Le 16 octobre 1984, le corps du petit Grégory est découvert, tête, pieds et poings liés dans la Vologne, une rivière du département des Vosges. Plus de 30 ans plus tard, cette affaire semée d’improbables rebondissements apparaît comme l’un des plus grands fiascos de notre histoire judiciaire. Retour sur une enquête emprunte d’erreurs et de négligences qui continue de défrayer la chronique.

Affaire Grégory

Affaire Grégory lettre17 mai 1983 : le corbeau
Les grands-parents paternels de Grégory reçoivent une lettre anonyme menaçant directement l’enfant. Depuis 1981, les parents et les grands-parents de Gregory sont victimes d’une forte jalousie familiale et de harcèlements : dégradations, lettres et appels anonymes du « corbeau ».

16 octobre 1984 : la disparition de Grégory
En fin d’après-midi, la mère de Grégory, Christine Villemin, s’aperçoit que l’enfant qui jouait dans le jardin a disparu et alerte la police. Le corps du petit garçon est retrouvé en soirée, plaqué contre un barrage dans la Vologne, mains et pieds liés. Dans le même temps, une lettre anonyme est postée pour revendiquer l’assassinat.

31 octobre 1984 : l’arrestation du couple Laroche
Après de nombreux tests graphologiques effectués sur les proches et la famille, les experts estiment que Bernard Laroche, l’oncle du petit Grégory, pourrait être le corbeau. Bernard et sa femme Marie-Ange Laroche sont arrêtés mais fournissent un alibi et sont libérés le lendemain.

2 novembre 1984 : Murielle Bolle placée en garde à vue
Interrogée par les gendarmes, Murielle Bolle, 15 ans, incrimine son beau-frère Bernard Laroche, chez qui elle vit. Elle déclare qu’ils sont allés ensemble en voiture à la maison des Villemin et en seraient repartis avec Grégory. Une fois arrivés au village de Docelles, l’homme serait parti avec Grégory puis serait revenu seul.

Murielle Bolle et Bernard Laroche

5 novembre 1984 : Bernard Laroche inculpé d’assassinat
Le lundi 5 novembre, Murielle Bolle réitère ses accusations devant le juge d’instruction, qui inculpe immédiatement Bernard Laroche d’assassinat, bien que le dossier ne comporte ni rapport d’autopsie, ni conclusions d’expertises. La garde à vue de Bolle est levée et la jeune fille réintègre le milieu familial.

6 novembre 1984 : Murielle Bolle revient sur ses aveux
Devant le juge d’instruction, Murielle Bolle soutient que les gendarmes ont fait pression sur elle et revient sur sa première version. Elle déclare devant les caméras : « Mon beau-frère (Bernard), il est innocent. C’était un piège et j’ai tombé dedans. À 5 heures, j’étais dans le car. J’avais peur des gendarmes. Ils ont profité que j’étais toute seule. »

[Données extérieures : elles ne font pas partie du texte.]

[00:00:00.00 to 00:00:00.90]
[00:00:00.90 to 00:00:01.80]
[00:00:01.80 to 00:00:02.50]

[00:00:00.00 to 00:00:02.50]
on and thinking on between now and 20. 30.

4 février 1985 : libération de Bernard Laroche
Contre l’avis du ministère public d’Épinal, le juge Jean-Michel Lambert libère Bernard Laroche. Sa femme Marie-Ange réclame en vain la protection de la gendarmerie après que le père de Grégory, Jean-Marie Villemin, ait annoncé devant des journalistes son intention de tuer Bernard Laroche.

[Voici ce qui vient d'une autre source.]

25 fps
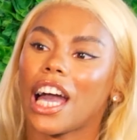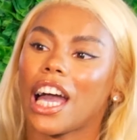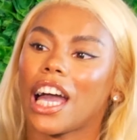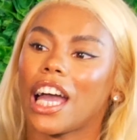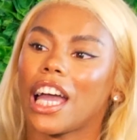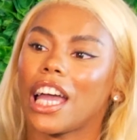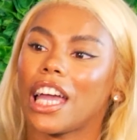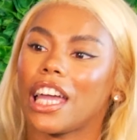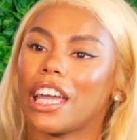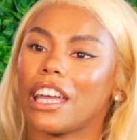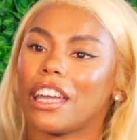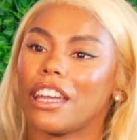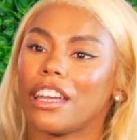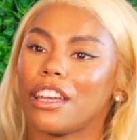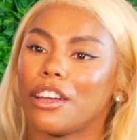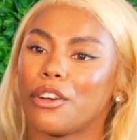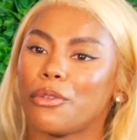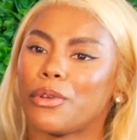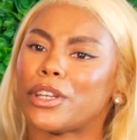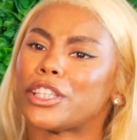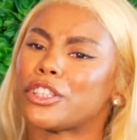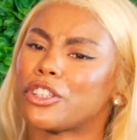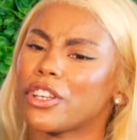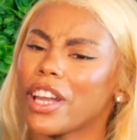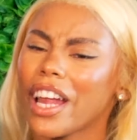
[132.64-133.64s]
I
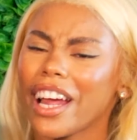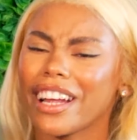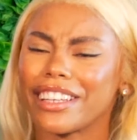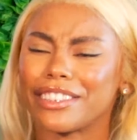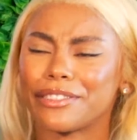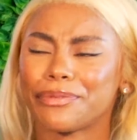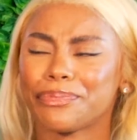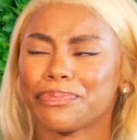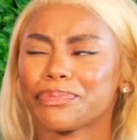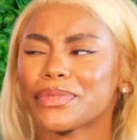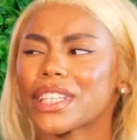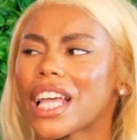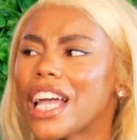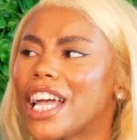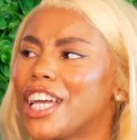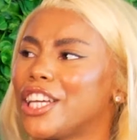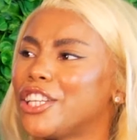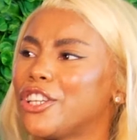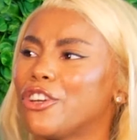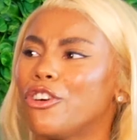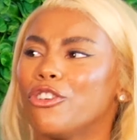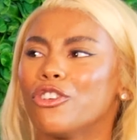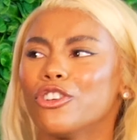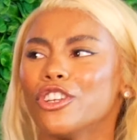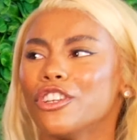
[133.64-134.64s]
went to run
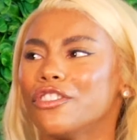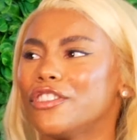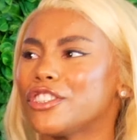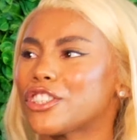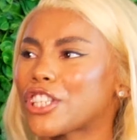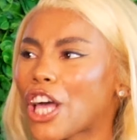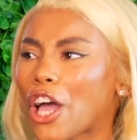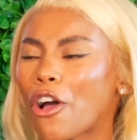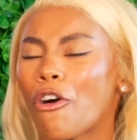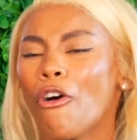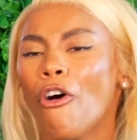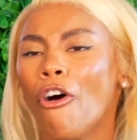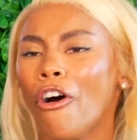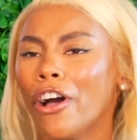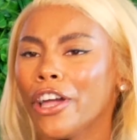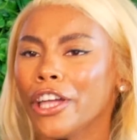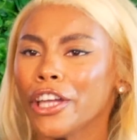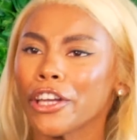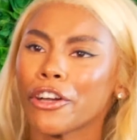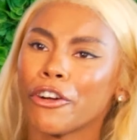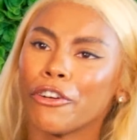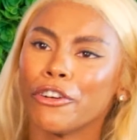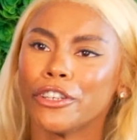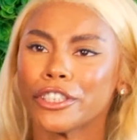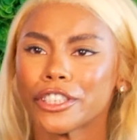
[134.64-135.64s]
not all of us like, oh,
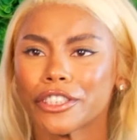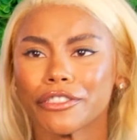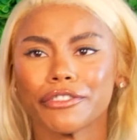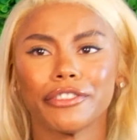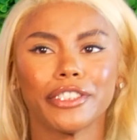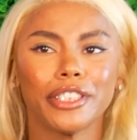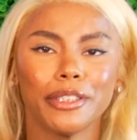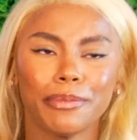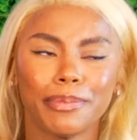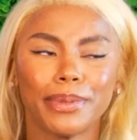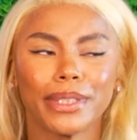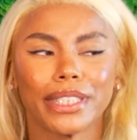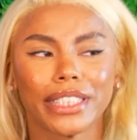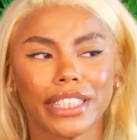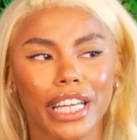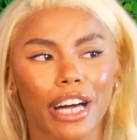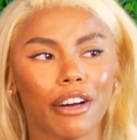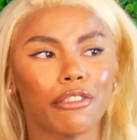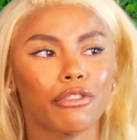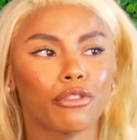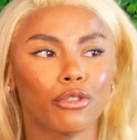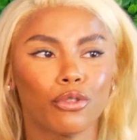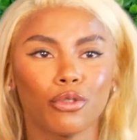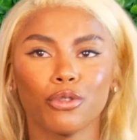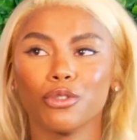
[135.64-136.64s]
you go some VP
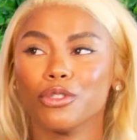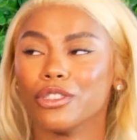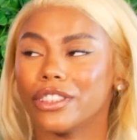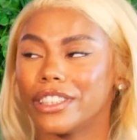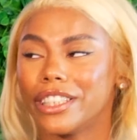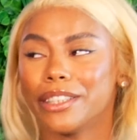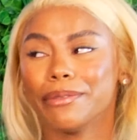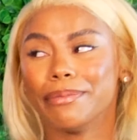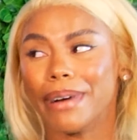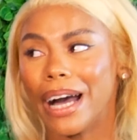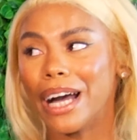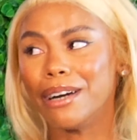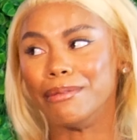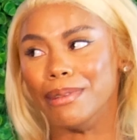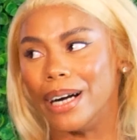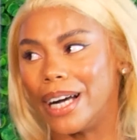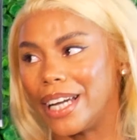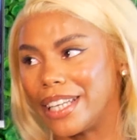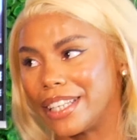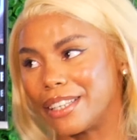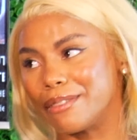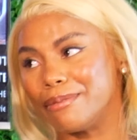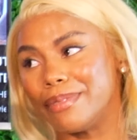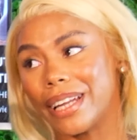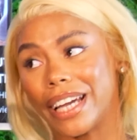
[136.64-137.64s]
stuff. Cool. In my
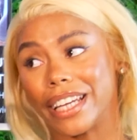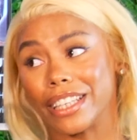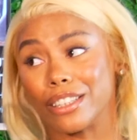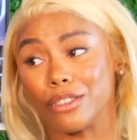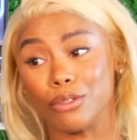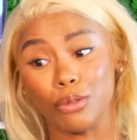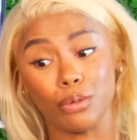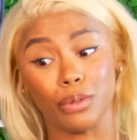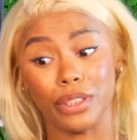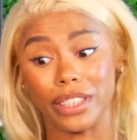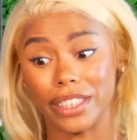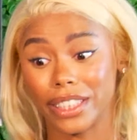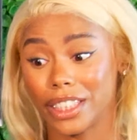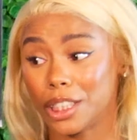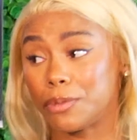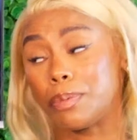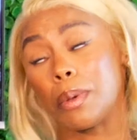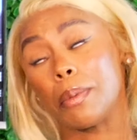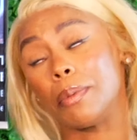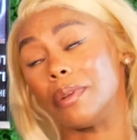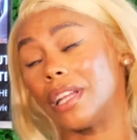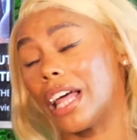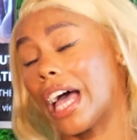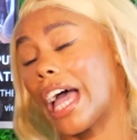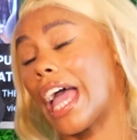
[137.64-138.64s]
mind, I'm like, cool. This is
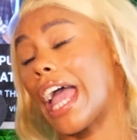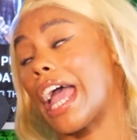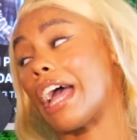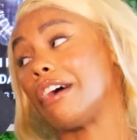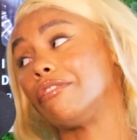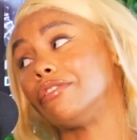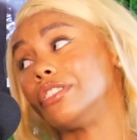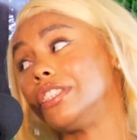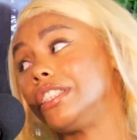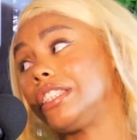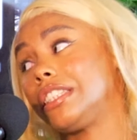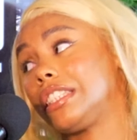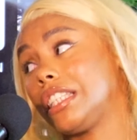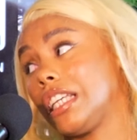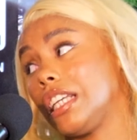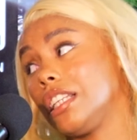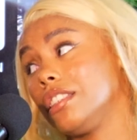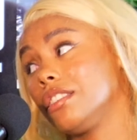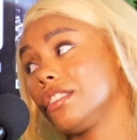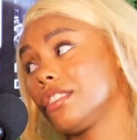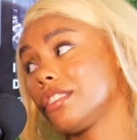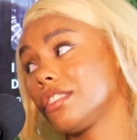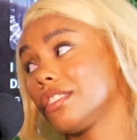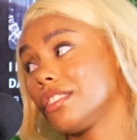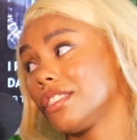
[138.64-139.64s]
people that I haven't
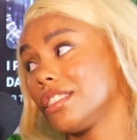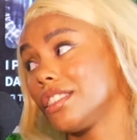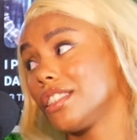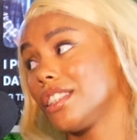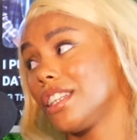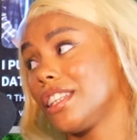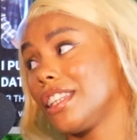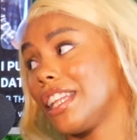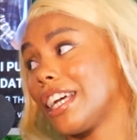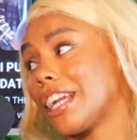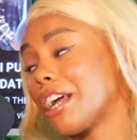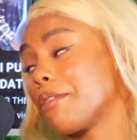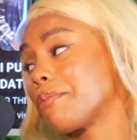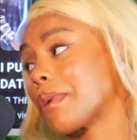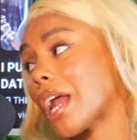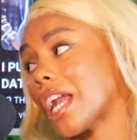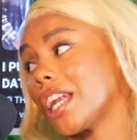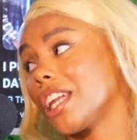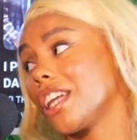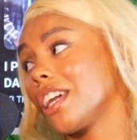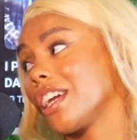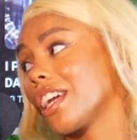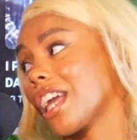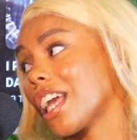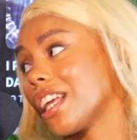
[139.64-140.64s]
seen. Yeah. That I'm
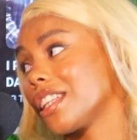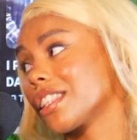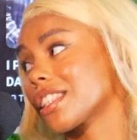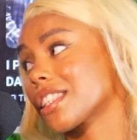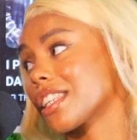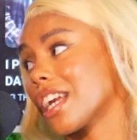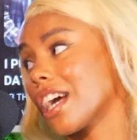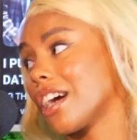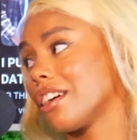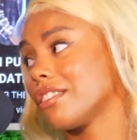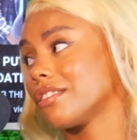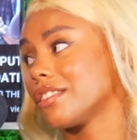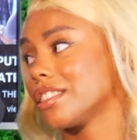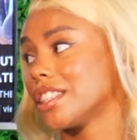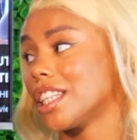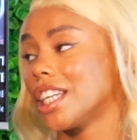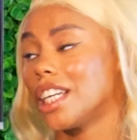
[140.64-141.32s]
running against mm-hmm. now.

29 mars 1985 : Jean-Marie Villemin abat Bernard Laroche
En début d’après-midi, Bernard Laroche rentre chez lui avec sa femme et son fils Sébastien. Alors qu’ils rentrent par le garage, Jean-Marie Villemin s’approche de son cousin, armé d’un fusil de chasse, et l’abat. Avant de s’écrouler, Bernard Laroche assure à Villemin que ce n’est pas lui qui a tué l’enfant.

5 juillet 1985 : Christine Villemin inculpée d’assassinat
Le juge Lambert inculpe Christine Villemin d’assassinat. Selon des rumeurs, elle aurait été vue à la poste le jour du drame et une nouvelle expertise en écriture indique qu’elle pourrait être le corbeau. De plus, des cordelettes identiques à celles ayant servi à l’assassinat de Grégory sont retrouvées au domicile familial.